第54回日本小児循環器学会総会・学術集会

講演情報

ポスターセッション

電気生理学・不整脈

ポスターセッション41(P41)
電気生理学・不整脈 3

2018年7月6日(金) 18:00 〜 19:00 ポスター会場 (311+312+313+315)

座長:豊原 啓子(東京女子医科大学 循環器小児科)

[P41-02] 学校心臓検診で発見された無症状の運動誘発性特発性心室頻拍の1女児例

秋谷 梓1, 福永 英生1, 林 英守2, 田中 登1, 松井 こと子1, 古川 岳史1, 田淵 晴名2, 高橋 健1, 関田 学2, 稀代 雅彦1, 清水 俊明1 (1.順天堂大学 医学部 小児科, 2.順天堂大学 医学部 循環器内科)
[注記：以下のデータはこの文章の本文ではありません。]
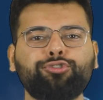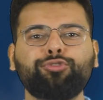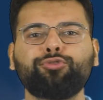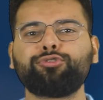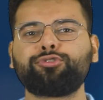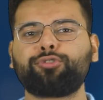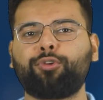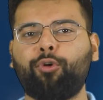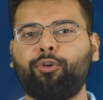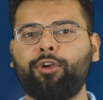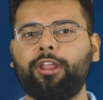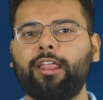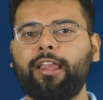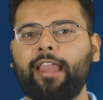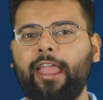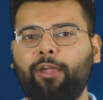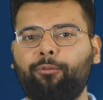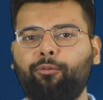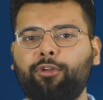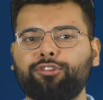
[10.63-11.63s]
used coding
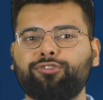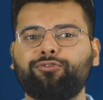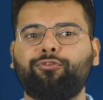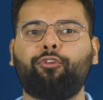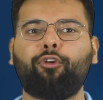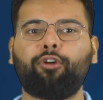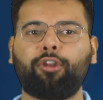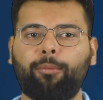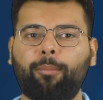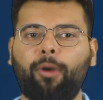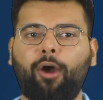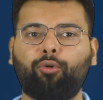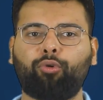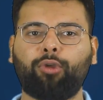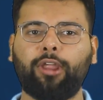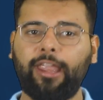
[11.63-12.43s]
language for about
キーワード:心室頻拍, 学校検診, カテーテルアブレーション

【背景】本邦では学校心臓検診という世界で稀に見るシステムを有す。心室頻拍(VT)は心室期外収縮(PVC)管理下に発見されることは少なくないが、一般に安静時心電図で実施される学校検診でVT心電図が捕捉されることは稀である。【症例】生来健康の11歳女児。X年学校検診で、無症状であったが130bpmのwide QRS regular tachycardiaが記録され近医受診。右室流出路(RVOT)起源のVTと診断され、ビソプロロール投与にて経過観察となった。その後もHolter心電図ではVTを認め、X+1年カテーテルアブレーション目的に当院紹介となった。心エコーおよびMRI検査に異常は認めず、トレッドミル負荷試験では4METsで160bpmの左脚ブロック型+下方軸VTとなり運動負荷終了まで持続したが、動悸の訴えはなかった。病棟で心電図モニター装着のもと観察としたが、トイレ歩行などの軽労作にてVTは持続した。カテーテルアブレーション術前よりVTは持続しており、VT mapでの右室最早期興奮部位はRVOT肺動脈弁直下、後壁やや中隔側であった。3D map(CARTO)を用いてactivation mapおよびpace mapを指標に通電を行いVTの根治に成功した。治療後の運動負荷試験では頻拍は誘発されない。【考察】一般にRVOT起源のVTで循環動態破綻は起こり難いが、動悸の訴えもなく無症状であることは稀である。良性と思われるRVOT起源のVTにも、多形心室頻拍や心室細動を惹起する悪性群もあり、注意が必要である。【結語】学校心臓検診でVT心電図が捕捉された症例を経験した。運動によって容易に発作は誘発される運動誘発性VTと診断し、高周波カテーテルアブレーションで根治した。症状と治療経過に関し文献的考察を交えて報告する。